Brief: It may be time to scrap the oft-used phrase ‘the new normal.’ So says Marc Seidner of Pacific Investment Management Co. “Pimco often gets credit for coining the phrase ‘the new normal’ coming out of the financial crisis,” Seidner, the firm’s chief investment officer for non-traditional strategies, said in a webcast Friday organized by Boston College’s Carroll School of Management. “I’m actually getting pretty sick of the phrase.” Instead, Seidner said, he may try to convince his Pimco colleagues that “maybe we’re heading into what is an old, old normal.” The way Seidner sees it, investors were “lulled into complacency” over the last decade. The 2010s saw Wall Street’s longest-ever bull market, historically low interest rates and an economy that grew every year. “Perhaps we’re going back to some sense of old, old normal where we all have to manage through periods of radical uncertainty, where the distribution of possible outcomes isn’t this beautiful bell shaped curve where you can assign succinct probabilities to tail events,” he said. A Pimco spokesman declined to comment on his remarks.

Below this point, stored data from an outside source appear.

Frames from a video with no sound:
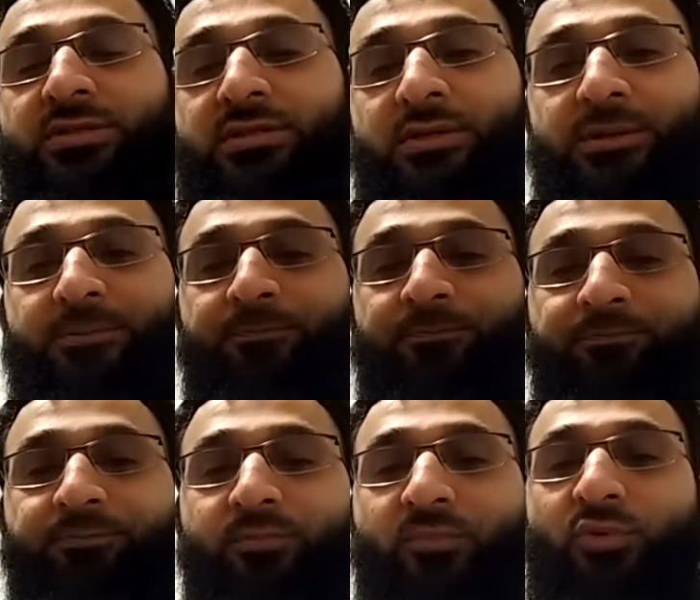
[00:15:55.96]

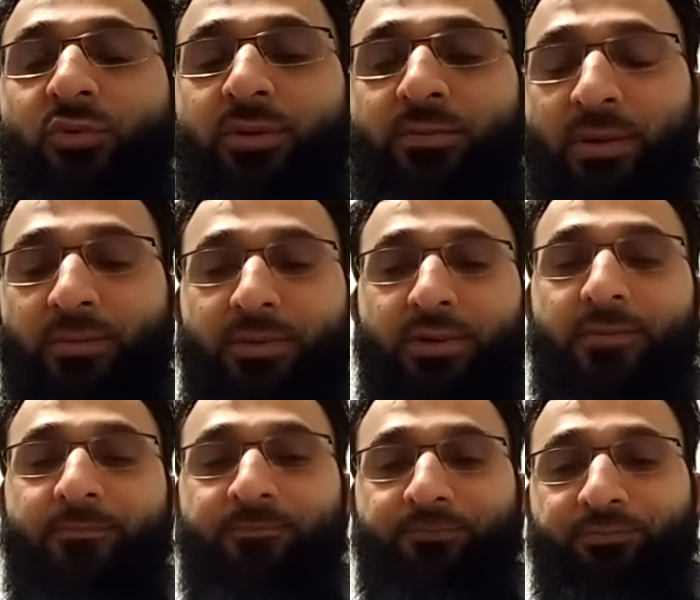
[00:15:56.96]
to remember
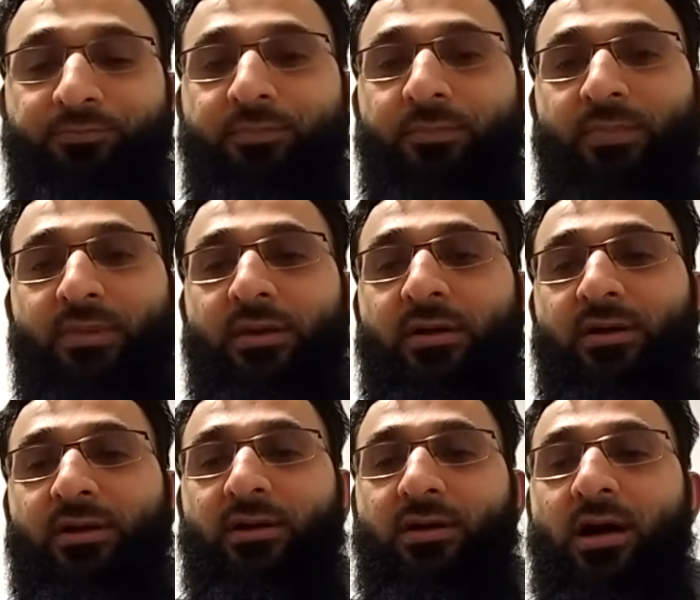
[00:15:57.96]

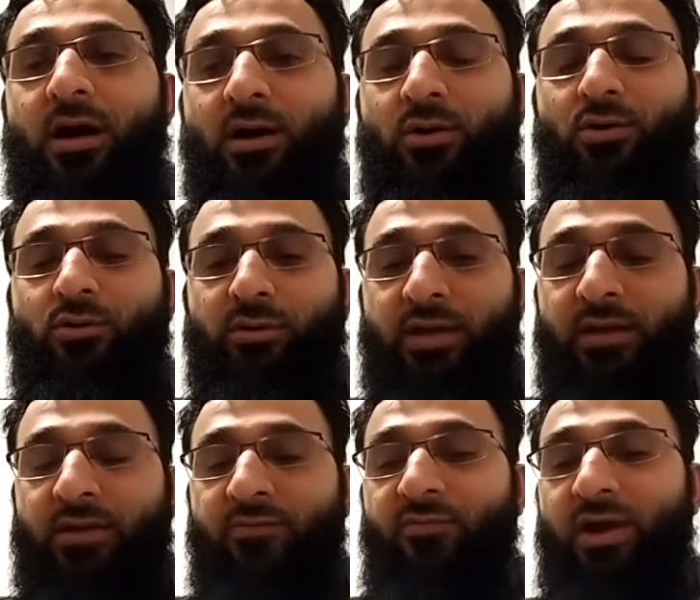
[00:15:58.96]
how and
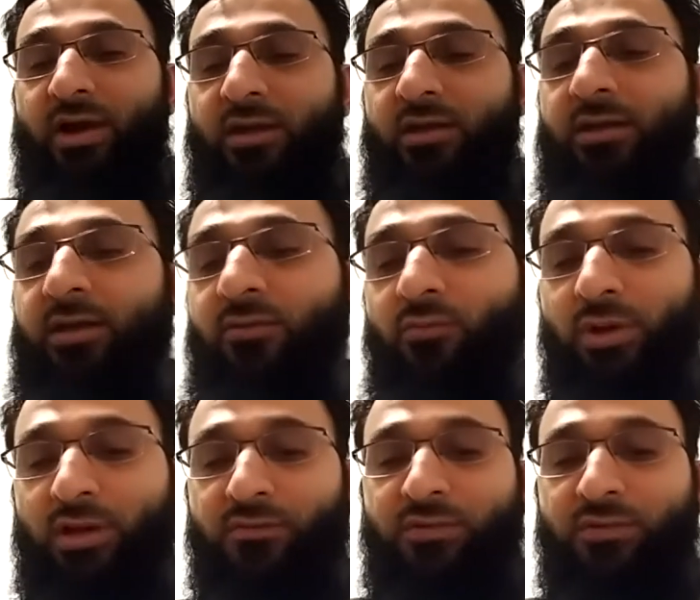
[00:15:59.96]
why and where we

Brief: Renaissance Technologies, the quantitative hedge fund firm founded by Jim Simons, lost almost 21% this year through the first week of June in its market-neutral vehicle. Part of the decline for the Renaissance Institutional Diversified Alpha fund came this month amid volatility brought on by the coronavirus crisis, according to a person briefed on the matter. The fund lost almost 9% in the first week of June, said the person, who asked not to be identified because the information isn’t public. A spokesman for the firm declined to comment on the returns, which were reported earlier by the Financial Times. The firm’s quantitative equity hedge fund rose 2.3% in May, Bloomberg reported last week. The Renaissance Institutional Equities Fund, which only trades U.S.-listed stocks that its computer models expect to rise, was down 11% this year through May. Renaissance, which oversaw about $75 billion as of earlier this year, has long been one of the $3 trillion hedge fund industry’s most profitable firms. The East Setauket, New York-based firm is best known for its Medallion fund, which is only open to executives and employees and has had annualized gains of roughly 40% over the past three decades.